▶ EXERCISE REQUIREMENTS
Copy out all the lines of the data precisely, omitting any pictures.

▶ DATASET ENTRIES
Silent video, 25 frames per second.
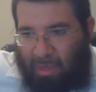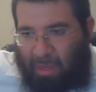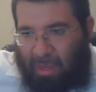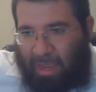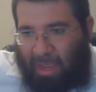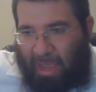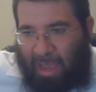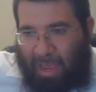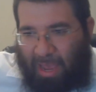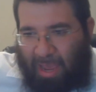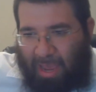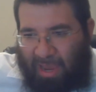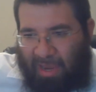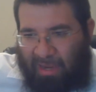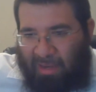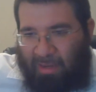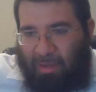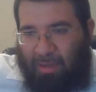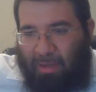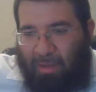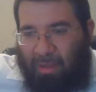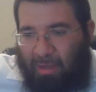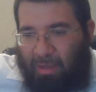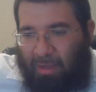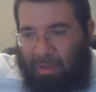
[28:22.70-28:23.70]
and
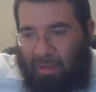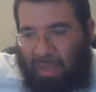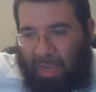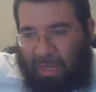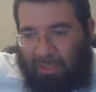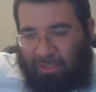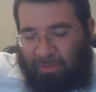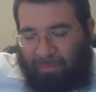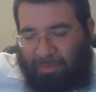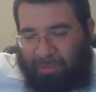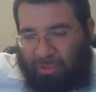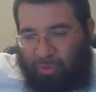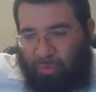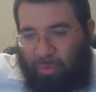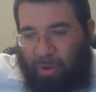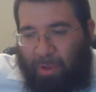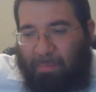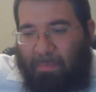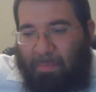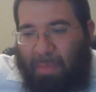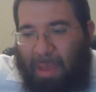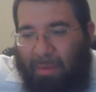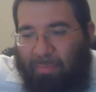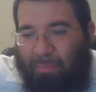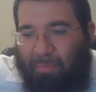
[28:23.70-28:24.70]
Hashem has to
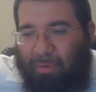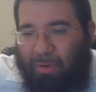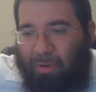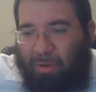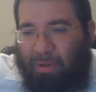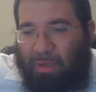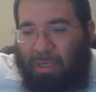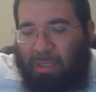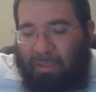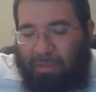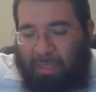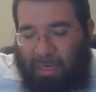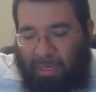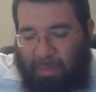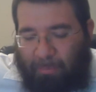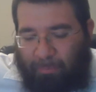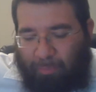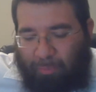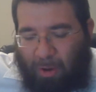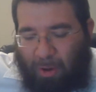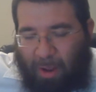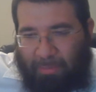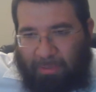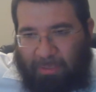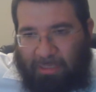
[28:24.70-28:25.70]
remember that he
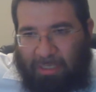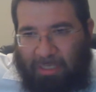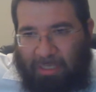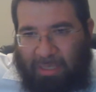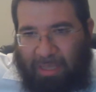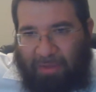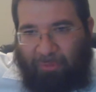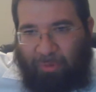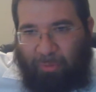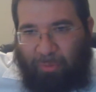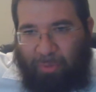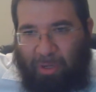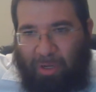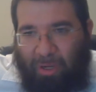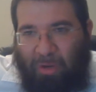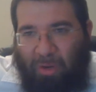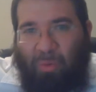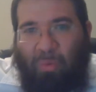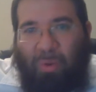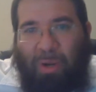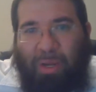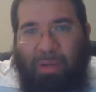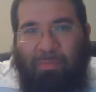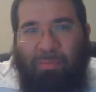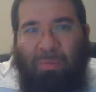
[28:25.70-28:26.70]
promised he'd never bring a
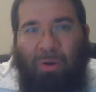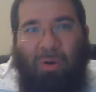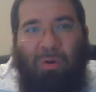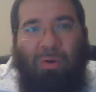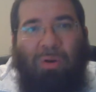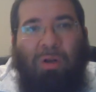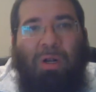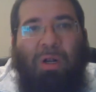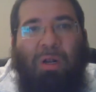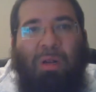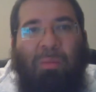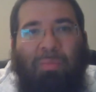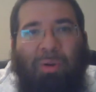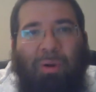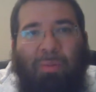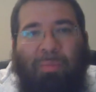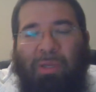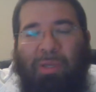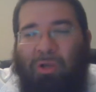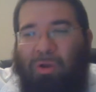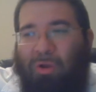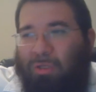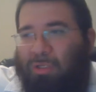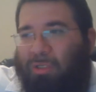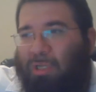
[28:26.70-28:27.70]
rainbow. But
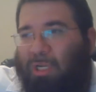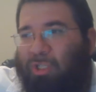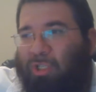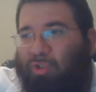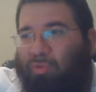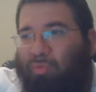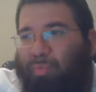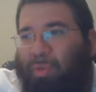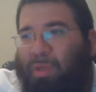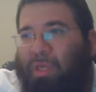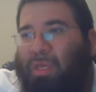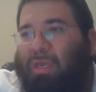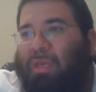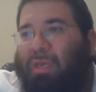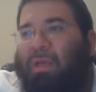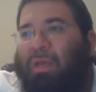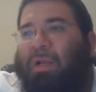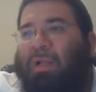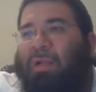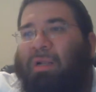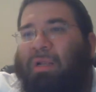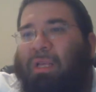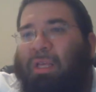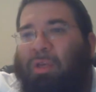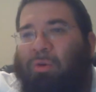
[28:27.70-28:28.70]
because Rashbi,
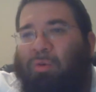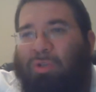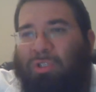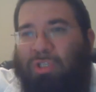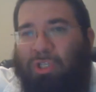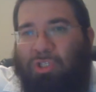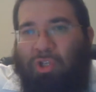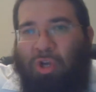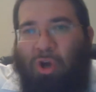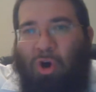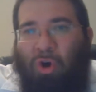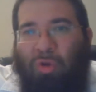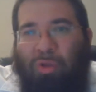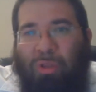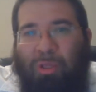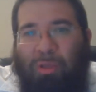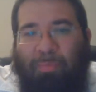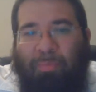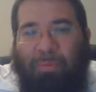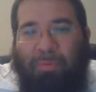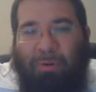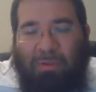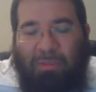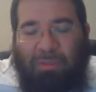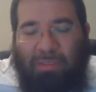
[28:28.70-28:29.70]
he was such a holy
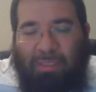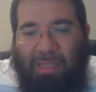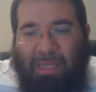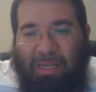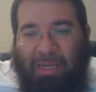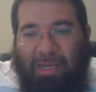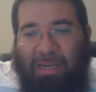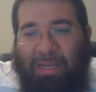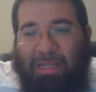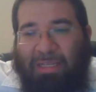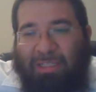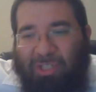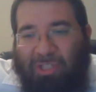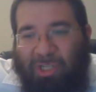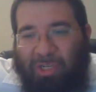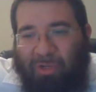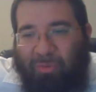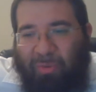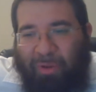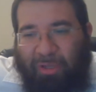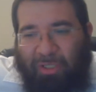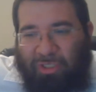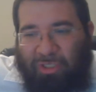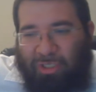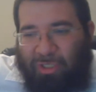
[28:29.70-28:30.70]
person that in his
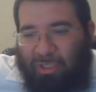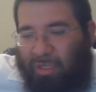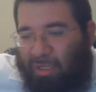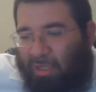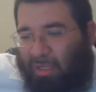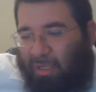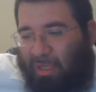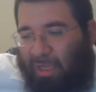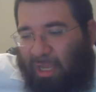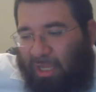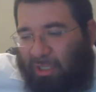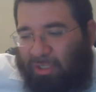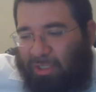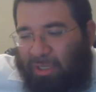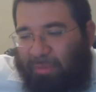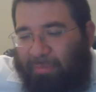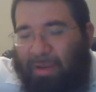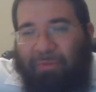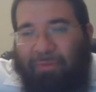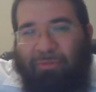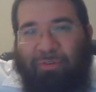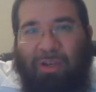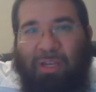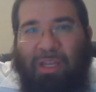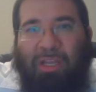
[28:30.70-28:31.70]
generation, Hashem
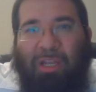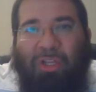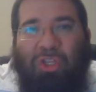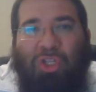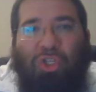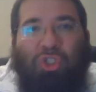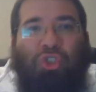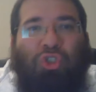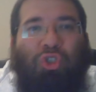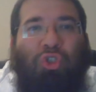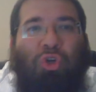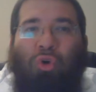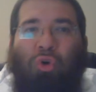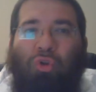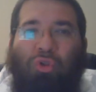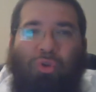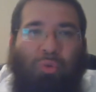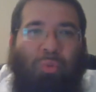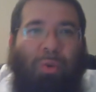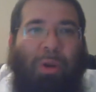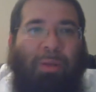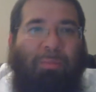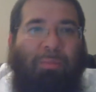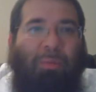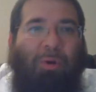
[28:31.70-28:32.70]
never needed to show the
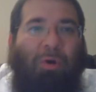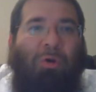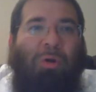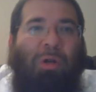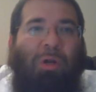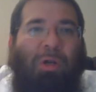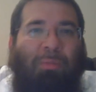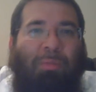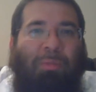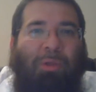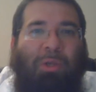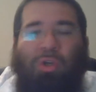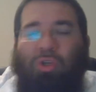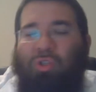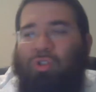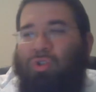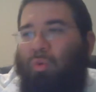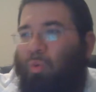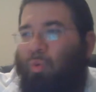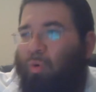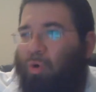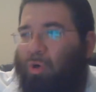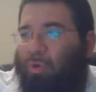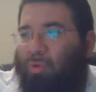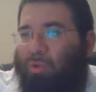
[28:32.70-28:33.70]
rainbow, because the
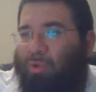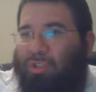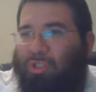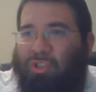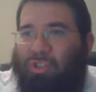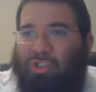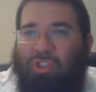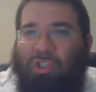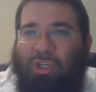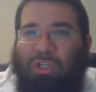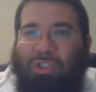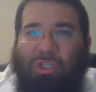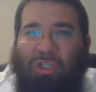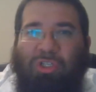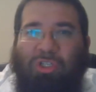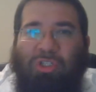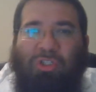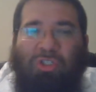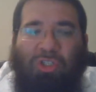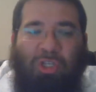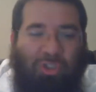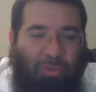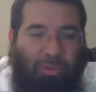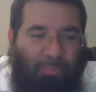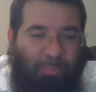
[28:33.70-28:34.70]
world was just
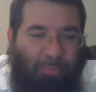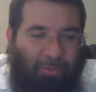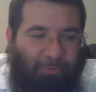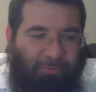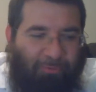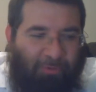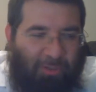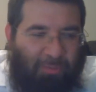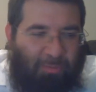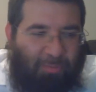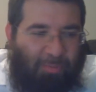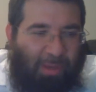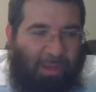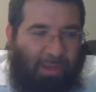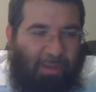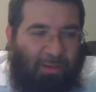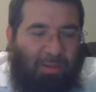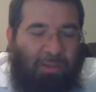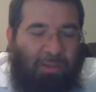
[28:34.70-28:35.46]
such a perfect state.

▶ REPLY
Silent video, 25 frames per second.
[28:22.70-28:23.70]
and
[28:23.70-28:24.70]
Hashem has to
[28:24.70-28:25.70]
remember that he
[28:25.70-28:26.70]
promised he'd never bring a
[28:26.70-28:27.70]
rainbow. But
[28:27.70-28:28.70]
because Rashbi,
[28:28.70-28:29.70]
he was such a holy
[28:29.70-28:30.70]
person that in his
[28:30.70-28:31.70]
generation, Hashem
[28:31.70-28:32.70]
never needed to show the
[28:32.70-28:33.70]
rainbow, because the
[28:33.70-28:34.70]
world was just
[28:34.70-28:35.46]
such a perfect state.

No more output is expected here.